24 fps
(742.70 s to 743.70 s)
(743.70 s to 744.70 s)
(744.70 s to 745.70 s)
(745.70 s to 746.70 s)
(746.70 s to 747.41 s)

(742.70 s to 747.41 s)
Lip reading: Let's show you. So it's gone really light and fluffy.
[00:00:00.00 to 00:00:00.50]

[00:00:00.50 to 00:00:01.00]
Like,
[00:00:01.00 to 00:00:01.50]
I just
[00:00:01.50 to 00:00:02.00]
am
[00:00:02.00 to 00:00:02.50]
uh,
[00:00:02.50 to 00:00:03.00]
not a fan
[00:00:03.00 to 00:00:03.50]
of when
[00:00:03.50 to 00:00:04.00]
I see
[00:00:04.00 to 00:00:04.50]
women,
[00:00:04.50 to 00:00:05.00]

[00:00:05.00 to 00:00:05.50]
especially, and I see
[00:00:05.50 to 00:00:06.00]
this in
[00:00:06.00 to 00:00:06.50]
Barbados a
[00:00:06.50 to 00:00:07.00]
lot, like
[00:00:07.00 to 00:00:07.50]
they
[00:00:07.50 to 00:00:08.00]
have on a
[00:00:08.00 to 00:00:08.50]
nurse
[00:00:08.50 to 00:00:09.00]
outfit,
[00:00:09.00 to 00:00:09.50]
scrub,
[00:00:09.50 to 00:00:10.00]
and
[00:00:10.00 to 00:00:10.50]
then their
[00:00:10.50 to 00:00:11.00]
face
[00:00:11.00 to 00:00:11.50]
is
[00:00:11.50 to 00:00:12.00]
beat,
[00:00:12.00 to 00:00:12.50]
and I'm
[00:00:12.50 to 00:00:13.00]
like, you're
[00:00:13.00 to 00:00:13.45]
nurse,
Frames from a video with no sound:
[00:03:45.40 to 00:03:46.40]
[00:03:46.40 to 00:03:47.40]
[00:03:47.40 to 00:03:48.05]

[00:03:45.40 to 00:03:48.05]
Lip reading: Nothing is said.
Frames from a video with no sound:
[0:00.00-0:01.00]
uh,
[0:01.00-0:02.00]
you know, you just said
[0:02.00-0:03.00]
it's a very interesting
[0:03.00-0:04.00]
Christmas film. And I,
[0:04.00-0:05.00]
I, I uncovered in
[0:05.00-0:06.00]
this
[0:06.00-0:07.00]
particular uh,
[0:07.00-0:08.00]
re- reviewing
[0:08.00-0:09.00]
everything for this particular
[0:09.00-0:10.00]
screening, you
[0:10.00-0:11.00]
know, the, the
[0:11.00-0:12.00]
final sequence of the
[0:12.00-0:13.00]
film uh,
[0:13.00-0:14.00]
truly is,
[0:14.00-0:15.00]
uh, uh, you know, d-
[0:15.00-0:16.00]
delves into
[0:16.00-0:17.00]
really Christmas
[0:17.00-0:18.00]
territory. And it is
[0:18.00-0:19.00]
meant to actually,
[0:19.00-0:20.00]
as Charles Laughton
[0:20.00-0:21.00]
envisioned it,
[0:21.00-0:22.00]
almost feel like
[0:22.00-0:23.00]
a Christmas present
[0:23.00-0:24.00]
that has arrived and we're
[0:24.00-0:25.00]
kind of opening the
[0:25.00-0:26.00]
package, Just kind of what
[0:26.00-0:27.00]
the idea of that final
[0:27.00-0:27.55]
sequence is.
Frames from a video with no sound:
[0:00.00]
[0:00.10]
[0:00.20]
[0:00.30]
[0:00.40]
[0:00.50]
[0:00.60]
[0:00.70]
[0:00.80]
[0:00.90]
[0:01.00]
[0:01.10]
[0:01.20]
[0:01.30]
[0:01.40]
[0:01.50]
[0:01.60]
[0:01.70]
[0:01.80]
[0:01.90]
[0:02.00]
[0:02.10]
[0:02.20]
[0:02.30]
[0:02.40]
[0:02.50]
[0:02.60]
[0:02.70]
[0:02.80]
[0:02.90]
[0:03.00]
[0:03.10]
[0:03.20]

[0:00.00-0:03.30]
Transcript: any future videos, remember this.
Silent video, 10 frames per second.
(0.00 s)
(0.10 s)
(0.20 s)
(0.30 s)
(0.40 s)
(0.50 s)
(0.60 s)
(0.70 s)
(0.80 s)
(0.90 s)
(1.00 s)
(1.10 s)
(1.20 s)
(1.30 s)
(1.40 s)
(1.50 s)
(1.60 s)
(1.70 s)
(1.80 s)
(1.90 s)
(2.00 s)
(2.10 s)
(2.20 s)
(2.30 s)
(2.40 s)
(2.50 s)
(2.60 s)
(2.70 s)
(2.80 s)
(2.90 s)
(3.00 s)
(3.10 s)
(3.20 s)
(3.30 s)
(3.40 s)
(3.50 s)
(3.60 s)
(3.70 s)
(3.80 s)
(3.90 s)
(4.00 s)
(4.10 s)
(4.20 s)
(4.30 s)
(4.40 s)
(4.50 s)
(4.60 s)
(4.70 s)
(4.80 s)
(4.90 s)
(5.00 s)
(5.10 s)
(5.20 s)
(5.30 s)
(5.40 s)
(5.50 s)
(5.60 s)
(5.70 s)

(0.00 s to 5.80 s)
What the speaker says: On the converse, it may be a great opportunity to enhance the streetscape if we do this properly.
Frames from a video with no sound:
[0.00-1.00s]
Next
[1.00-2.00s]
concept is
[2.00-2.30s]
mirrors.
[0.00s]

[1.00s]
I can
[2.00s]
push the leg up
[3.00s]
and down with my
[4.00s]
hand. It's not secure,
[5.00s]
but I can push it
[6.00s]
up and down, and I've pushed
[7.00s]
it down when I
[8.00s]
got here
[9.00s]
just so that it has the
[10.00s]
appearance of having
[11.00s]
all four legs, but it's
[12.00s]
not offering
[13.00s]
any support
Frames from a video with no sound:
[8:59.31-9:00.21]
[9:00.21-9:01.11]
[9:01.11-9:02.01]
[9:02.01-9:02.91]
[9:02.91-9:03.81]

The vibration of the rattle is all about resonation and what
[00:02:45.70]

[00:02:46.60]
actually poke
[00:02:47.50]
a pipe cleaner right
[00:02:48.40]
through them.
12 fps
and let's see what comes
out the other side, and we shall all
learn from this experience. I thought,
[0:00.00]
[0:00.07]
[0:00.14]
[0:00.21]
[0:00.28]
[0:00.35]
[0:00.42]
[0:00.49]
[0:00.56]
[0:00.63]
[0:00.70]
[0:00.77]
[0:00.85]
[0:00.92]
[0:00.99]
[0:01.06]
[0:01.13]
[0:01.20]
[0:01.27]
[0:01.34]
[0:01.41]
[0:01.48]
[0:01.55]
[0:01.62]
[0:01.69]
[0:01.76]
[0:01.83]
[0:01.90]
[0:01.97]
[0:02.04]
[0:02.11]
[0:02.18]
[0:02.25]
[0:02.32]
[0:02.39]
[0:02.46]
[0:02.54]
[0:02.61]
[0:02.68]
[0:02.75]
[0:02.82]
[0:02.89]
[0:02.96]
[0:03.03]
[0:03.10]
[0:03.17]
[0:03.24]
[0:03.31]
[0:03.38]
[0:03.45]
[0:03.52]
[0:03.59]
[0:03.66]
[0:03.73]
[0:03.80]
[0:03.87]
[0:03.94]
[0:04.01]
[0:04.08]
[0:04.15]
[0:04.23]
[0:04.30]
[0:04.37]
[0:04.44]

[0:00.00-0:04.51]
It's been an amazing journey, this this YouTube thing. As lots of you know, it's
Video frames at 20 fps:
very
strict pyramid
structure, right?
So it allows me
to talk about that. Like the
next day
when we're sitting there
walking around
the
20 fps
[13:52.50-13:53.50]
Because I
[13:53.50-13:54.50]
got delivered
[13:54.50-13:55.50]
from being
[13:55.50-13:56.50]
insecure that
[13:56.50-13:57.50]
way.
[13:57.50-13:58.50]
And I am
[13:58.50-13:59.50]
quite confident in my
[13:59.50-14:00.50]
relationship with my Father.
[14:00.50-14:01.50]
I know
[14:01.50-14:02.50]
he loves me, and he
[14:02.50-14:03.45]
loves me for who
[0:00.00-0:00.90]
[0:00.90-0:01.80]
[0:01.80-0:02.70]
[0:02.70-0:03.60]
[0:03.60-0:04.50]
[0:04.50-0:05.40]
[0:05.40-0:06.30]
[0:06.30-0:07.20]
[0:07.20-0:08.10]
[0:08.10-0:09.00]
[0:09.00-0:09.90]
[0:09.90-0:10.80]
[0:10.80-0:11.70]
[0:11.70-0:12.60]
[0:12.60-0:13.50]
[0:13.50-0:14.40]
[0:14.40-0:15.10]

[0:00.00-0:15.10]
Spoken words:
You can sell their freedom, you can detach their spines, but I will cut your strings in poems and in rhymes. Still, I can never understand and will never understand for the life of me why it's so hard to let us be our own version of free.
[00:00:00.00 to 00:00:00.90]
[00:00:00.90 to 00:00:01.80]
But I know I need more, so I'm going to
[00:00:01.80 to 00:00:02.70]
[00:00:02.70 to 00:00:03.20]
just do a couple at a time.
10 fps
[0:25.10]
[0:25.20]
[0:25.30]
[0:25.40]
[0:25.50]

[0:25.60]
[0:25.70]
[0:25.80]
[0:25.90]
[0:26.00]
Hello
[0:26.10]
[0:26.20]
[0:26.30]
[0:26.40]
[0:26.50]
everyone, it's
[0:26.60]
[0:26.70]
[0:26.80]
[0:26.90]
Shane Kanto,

* **INSTRUCTIONS TO FOLLOW**:
From the line containing "[0:03.60-0:04.50]" down to the last line of the records, transcribe every line exactly and add nothing else.

* **EXPECTED OUTPUT**:
[0:03.60-0:04.50]
[0:04.50-0:05.40]
[0:05.40-0:06.30]
[0:06.30-0:07.20]
[0:07.20-0:08.10]
[0:08.10-0:09.00]
[0:09.00-0:09.90]
[0:09.90-0:10.80]
[0:10.80-0:11.70]
[0:11.70-0:12.60]
[0:12.60-0:13.50]
[0:13.50-0:14.40]
[0:14.40-0:15.10]

[0:00.00-0:15.10]
Spoken words:
You can sell their freedom, you can detach their spines, but I will cut your strings in poems and in rhymes. Still, I can never understand and will never understand for the life of me why it's so hard to let us be our own version of free.
[00:00:00.00 to 00:00:00.90]
[00:00:00.90 to 00:00:01.80]
But I know I need more, so I'm going to
[00:00:01.80 to 00:00:02.70]
[00:00:02.70 to 00:00:03.20]
just do a couple at a time.
10 fps
[0:25.10]
[0:25.20]
[0:25.30]
[0:25.40]
[0:25.50]

[0:25.60]
[0:25.70]
[0:25.80]
[0:25.90]
[0:26.00]
Hello
[0:26.10]
[0:26.20]
[0:26.30]
[0:26.40]
[0:26.50]
everyone, it's
[0:26.60]
[0:26.70]
[0:26.80]
[0:26.90]
Shane Kanto,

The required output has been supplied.